A lo largo de esta conversación, Krauze menciona ensayos, biografías y libros de historia o filosofía. Queda pendiente aún hablar sobre literatura.
–¿Cuán importante ha sido para usted en su formación como intelectual?
–He sido menos un lector lúdico y gozoso de la literatura que un historiador que busca leer para entender. Las novelas son una clave maestra para explicar a las sociedades, estoy diciendo una obviedad, pero en particular el tema del poder. En ese sentido, la historia se inclina ante la literatura.

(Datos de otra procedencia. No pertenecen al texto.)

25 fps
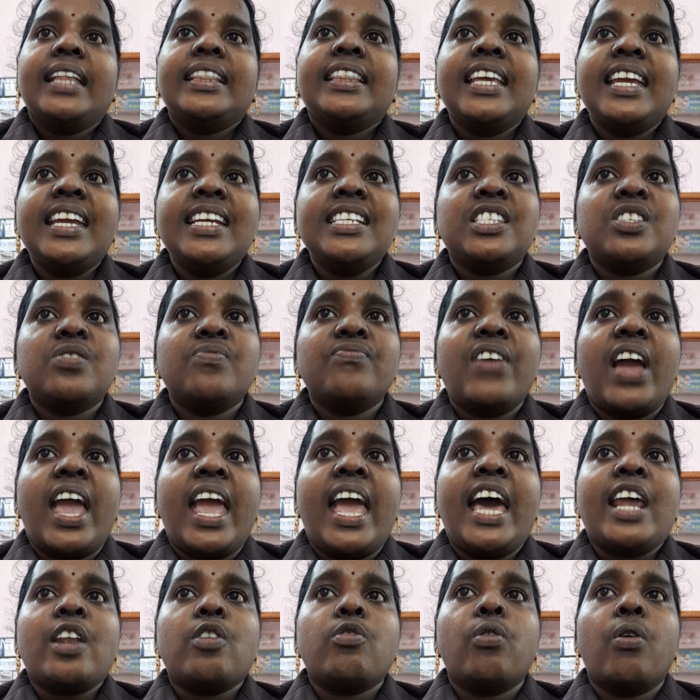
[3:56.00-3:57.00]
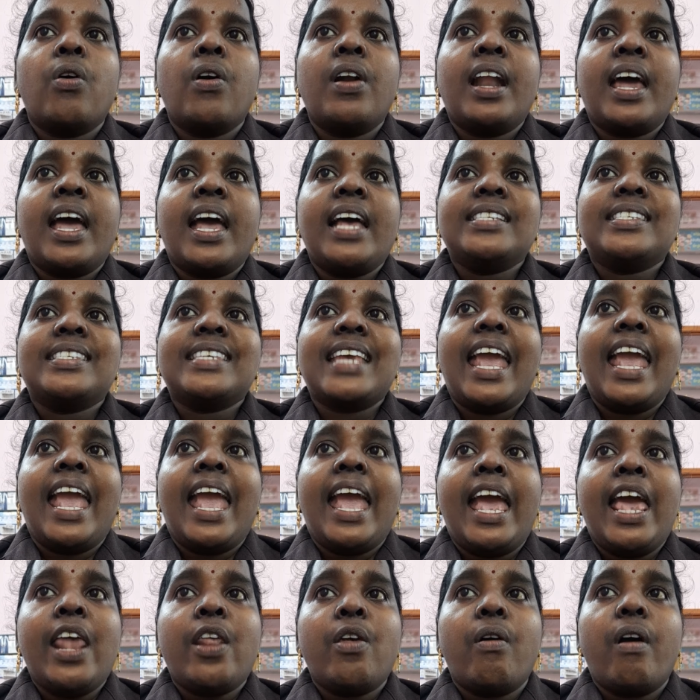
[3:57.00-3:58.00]
These were known as
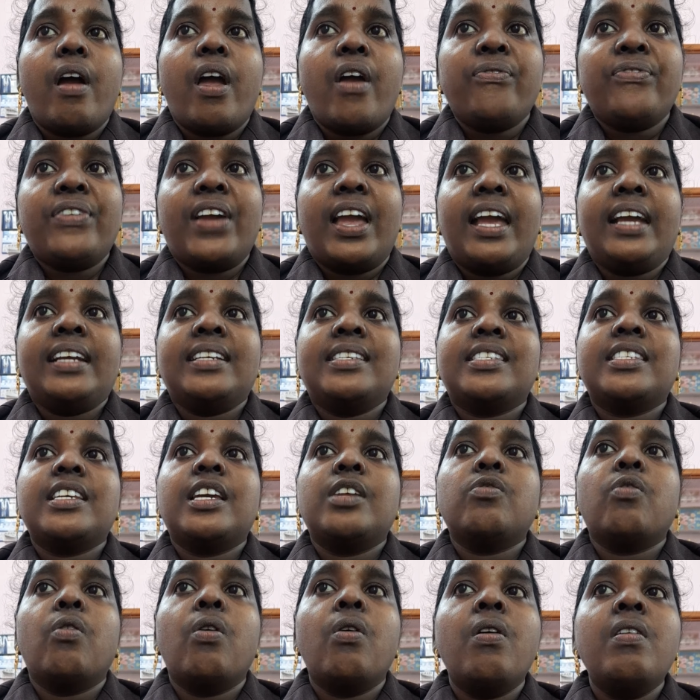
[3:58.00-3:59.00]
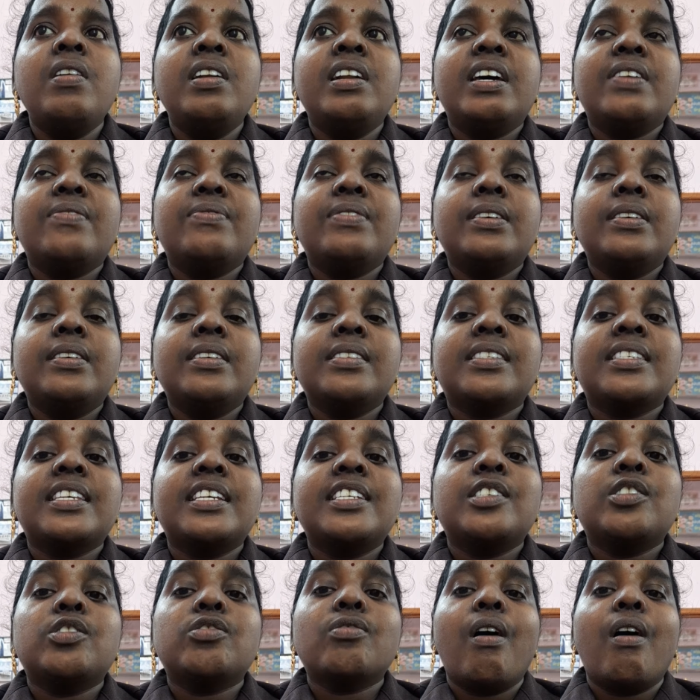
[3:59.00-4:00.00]
arrow effects in older
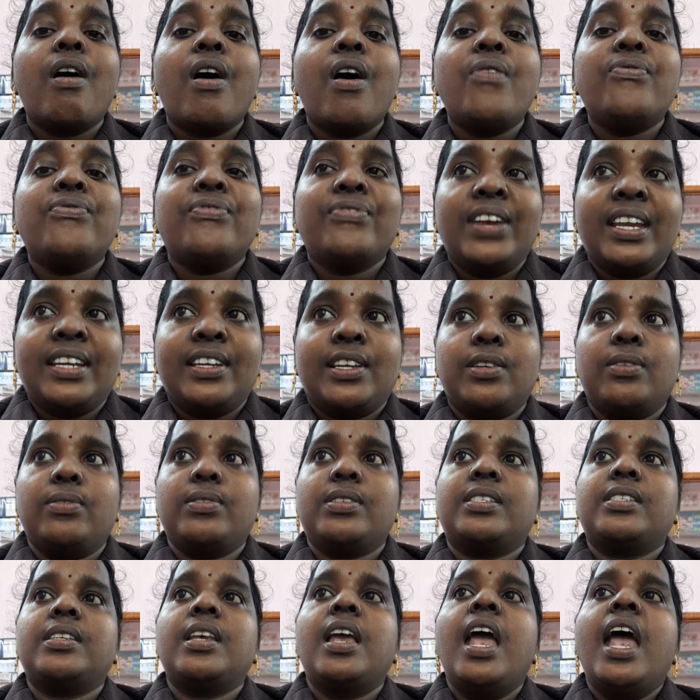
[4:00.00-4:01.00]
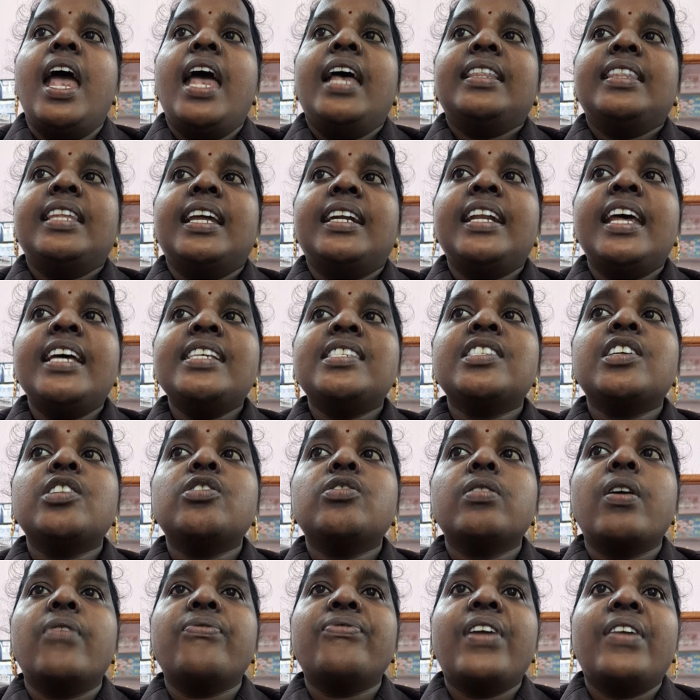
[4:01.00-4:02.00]
versions of Windows. The
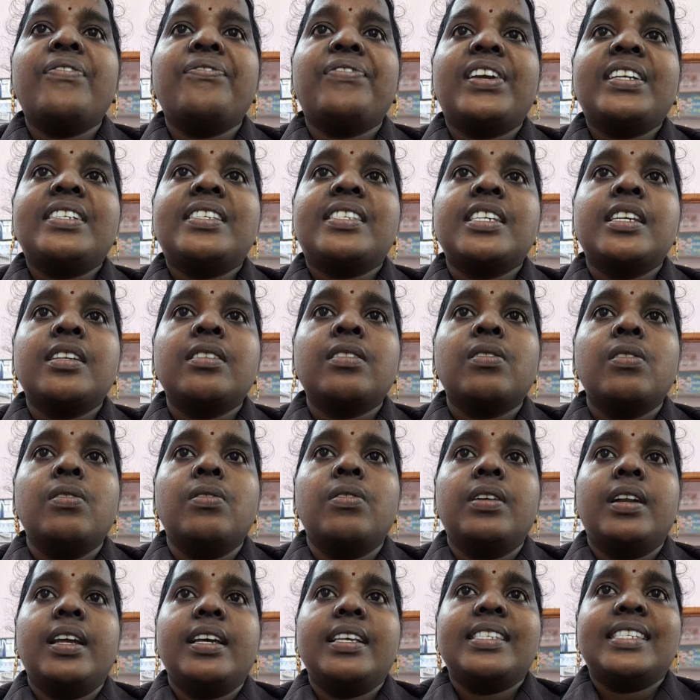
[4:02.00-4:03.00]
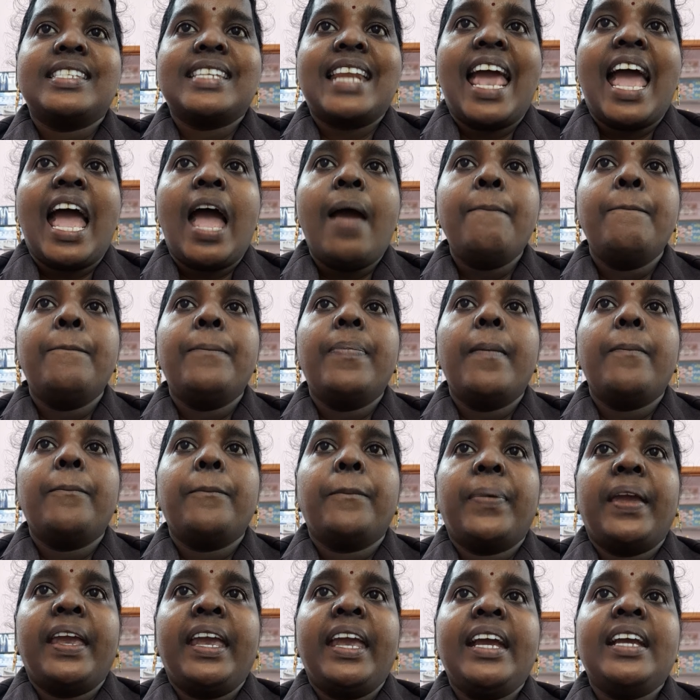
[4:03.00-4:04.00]
desktop effects include snap,
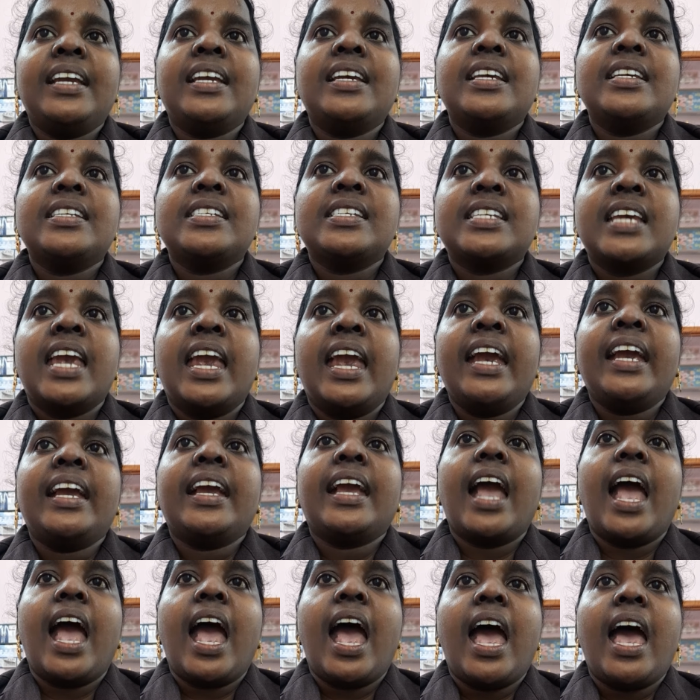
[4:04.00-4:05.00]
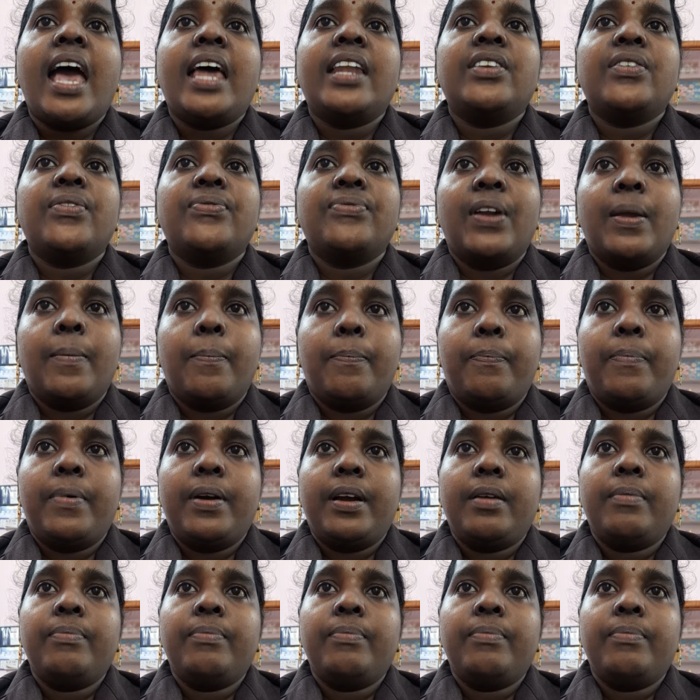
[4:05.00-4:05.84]
peek, shake and flip.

Fiódor Dostoievski, dice, le ha sido “fundamental” para entender “la Revolución Rusa y su derivación al régimen soviético”. “Hay una frase en Los endemoniados que dice: ‘El fuego está en la mente de los hombres’, Fire in the minds of men. Nadie vio como Dostoievski los personajes que alimentaron la Revolución Rusa. Lenin era una mente teórica impresionante, pero el fuego ese está en Los Endemoniados”, dice Krauze sobre una de las obras más relevantes del autor ruso.
George Orwell, continúa el historiador, fue para él “una lección de claridad”: “La profecía implícita en 1984 es el mundo actual de la posverdad, de las fake news, de los populistas, de [Vladímir] Putin”. “Estamos habitando el mundo temido por Orwell”, insiste. Y a Franz Kafka entró “por la vía del misticismo judío”. “No hay ley ni salvación y ningún mesías va a venir a salvarte. Esa clave para entender El castillo y El proceso me impresionó muchísimo”, dice Krauze y completa: “Hay pasajes de sus cuentos que parecen visiones de lo que vendría después, como si presintiera el fin de su novia Elena y sus hermanas, que terminaron en Auschwitz”.
Hay un libro que Krauze nunca escribió y que quizás no escriba nunca. Cuando su abuelo murió, en 1976, el historiador tenía 30 años: “Me pregunté: ‘¿Dónde quedó todo ese legado, toda esa vida del Parque México, toda mi vida judía?”. Entonces, se dispuso a estudiar a los heterodoxos judíos, como Spinoza. “Un judío, dice el Talmud, nunca deja de ser judío. Es mi caso estrictamente. Son judíos marginales, que se salen del ámbito pero no se incorporan a otros”, cuenta. Lo hizo frenéticamente al principio pero la tarea lo rebasó. “No sabía hebreo más que rudimentariamente, ni alemán, necesitaba el latín y, sobre todo, no tenía formación en Filosofía y Teología judías”, señala Krauze.
El libro sobre Spinoza, confiesa, es el libro que ha venido “no escribiendo” toda su vida. “Ahora, al contar como no lo escribí, de alguna forma, lo escribo”, señala. Cuando terminó Spinoza en el Parque México, Krauze fue a revisar los viejos papeles que guardaba en su archivo y encontró un poema en lápiz que nunca publicó pero que había escrito cuando murió su abuelo. El poema, para su sorpresa, también se titulaba Spinoza en el Parque México: “En algún lugar de la memoria había guardado la idea de que en este lugar emblemático de mi vida había sido el centro de nuestra conversación”.